▶ ACTION ITEM
Return the lines of the data below starting at the one holding "[0:03.00-0:04.00]" and ending at the one holding "[0:00.00-0:14.40]", word for word, leaving every picture out.

DATA SUPPLIED Start Marker

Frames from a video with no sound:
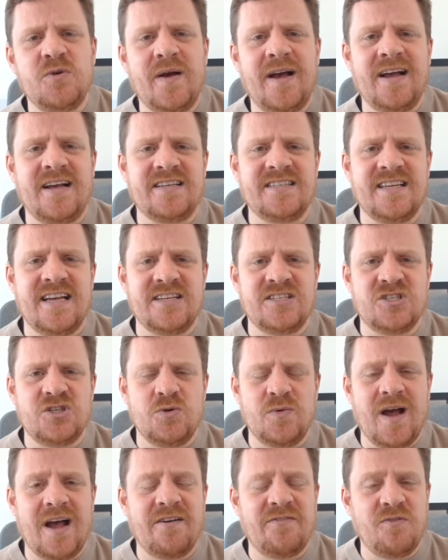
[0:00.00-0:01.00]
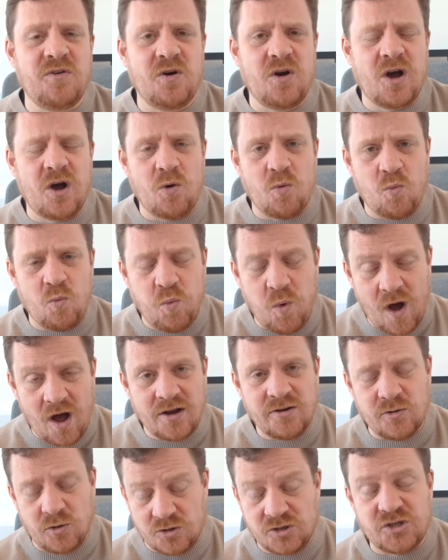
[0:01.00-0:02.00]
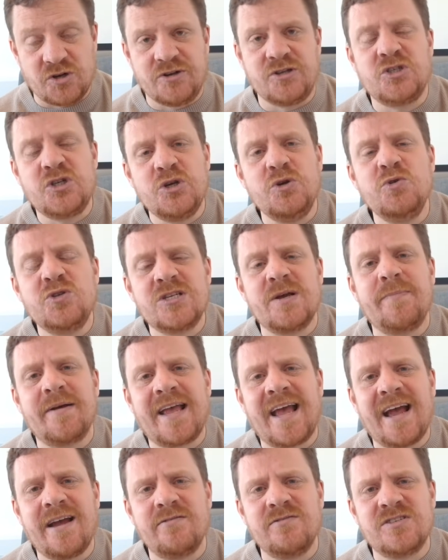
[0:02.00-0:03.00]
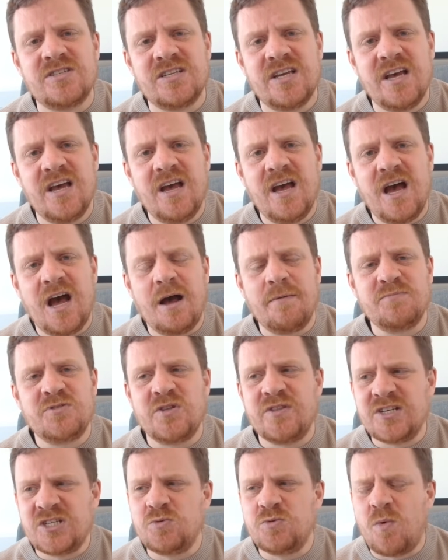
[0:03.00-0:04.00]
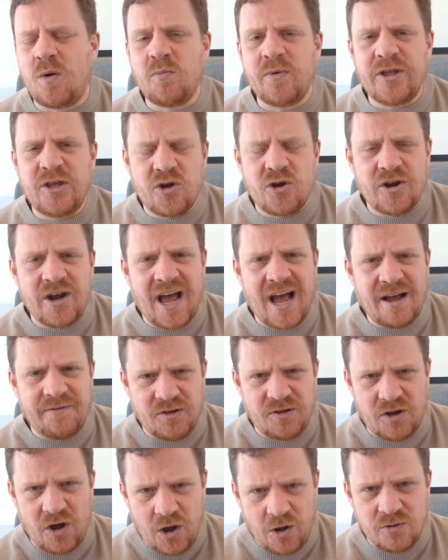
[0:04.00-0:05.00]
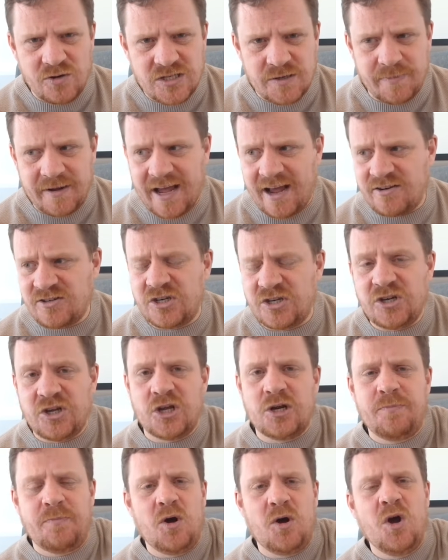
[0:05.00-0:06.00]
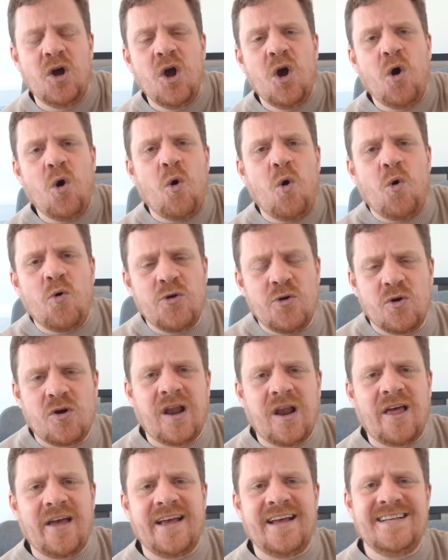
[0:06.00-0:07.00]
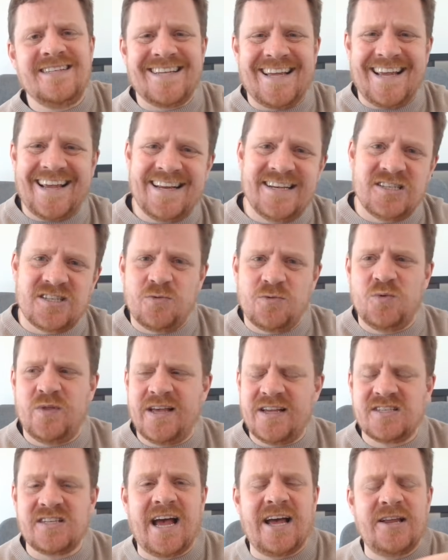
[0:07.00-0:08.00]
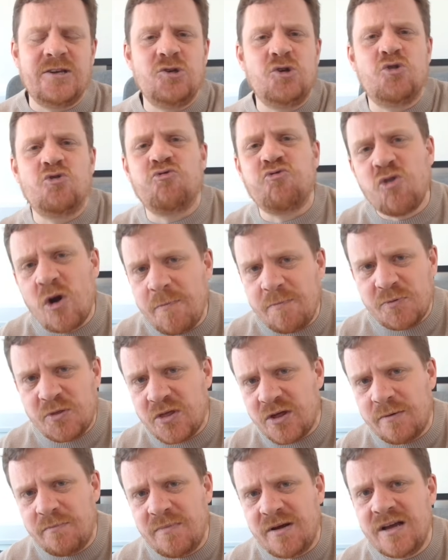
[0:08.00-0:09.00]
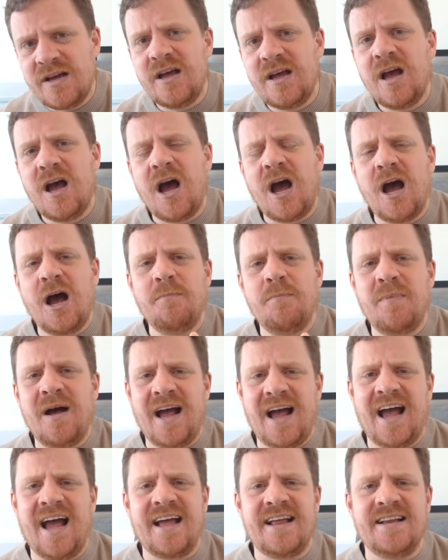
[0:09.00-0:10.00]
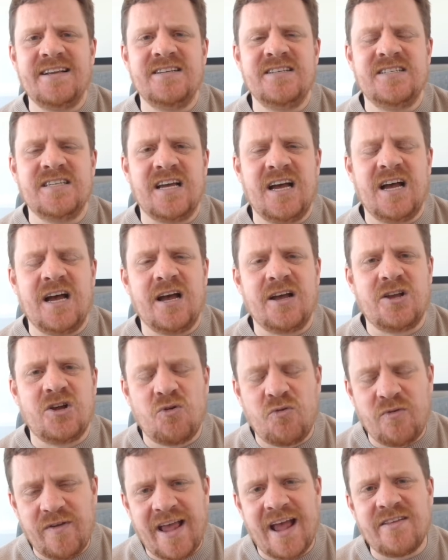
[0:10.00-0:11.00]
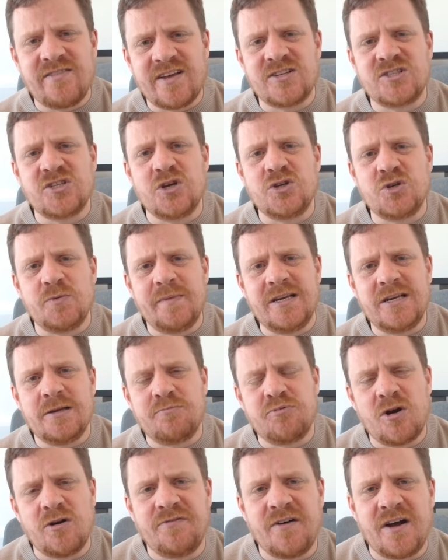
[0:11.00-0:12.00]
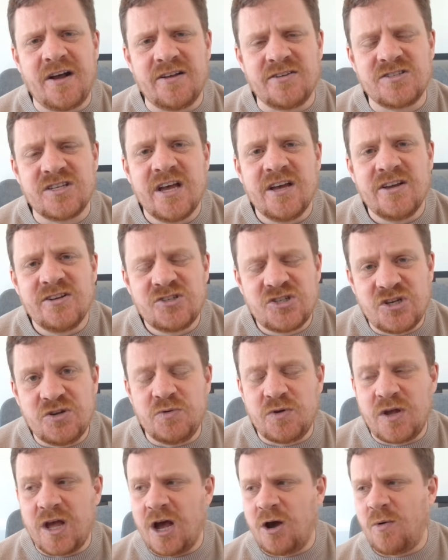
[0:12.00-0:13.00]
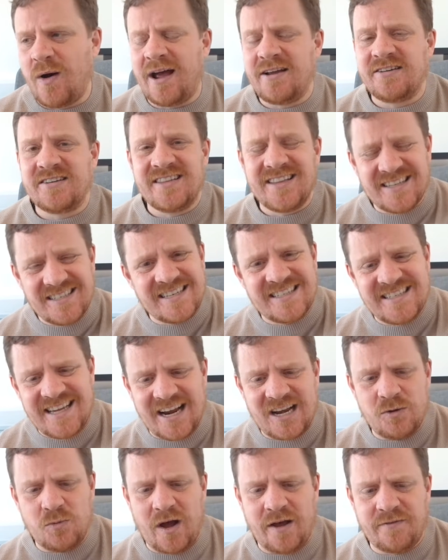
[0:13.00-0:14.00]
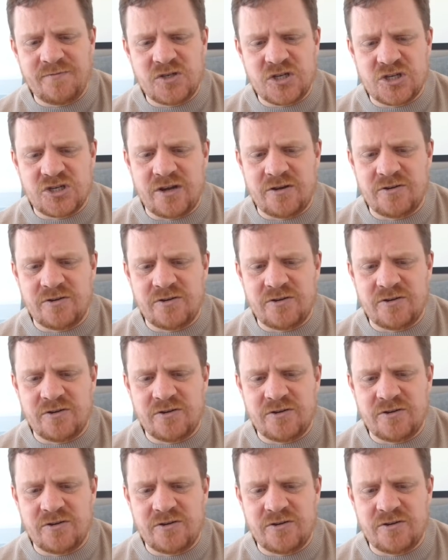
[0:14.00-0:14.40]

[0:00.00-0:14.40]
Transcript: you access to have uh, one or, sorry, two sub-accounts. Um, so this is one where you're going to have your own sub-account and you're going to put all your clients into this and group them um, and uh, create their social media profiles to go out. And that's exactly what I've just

DATA SUPPLIED End Marker

▶ PROBLEM SOLUTION
[0:03.00-0:04.00]
[0:04.00-0:05.00]
[0:05.00-0:06.00]
[0:06.00-0:07.00]
[0:07.00-0:08.00]
[0:08.00-0:09.00]
[0:09.00-0:10.00]
[0:10.00-0:11.00]
[0:11.00-0:12.00]
[0:12.00-0:13.00]
[0:13.00-0:14.00]
[0:14.00-0:14.40]

[0:00.00-0:14.40]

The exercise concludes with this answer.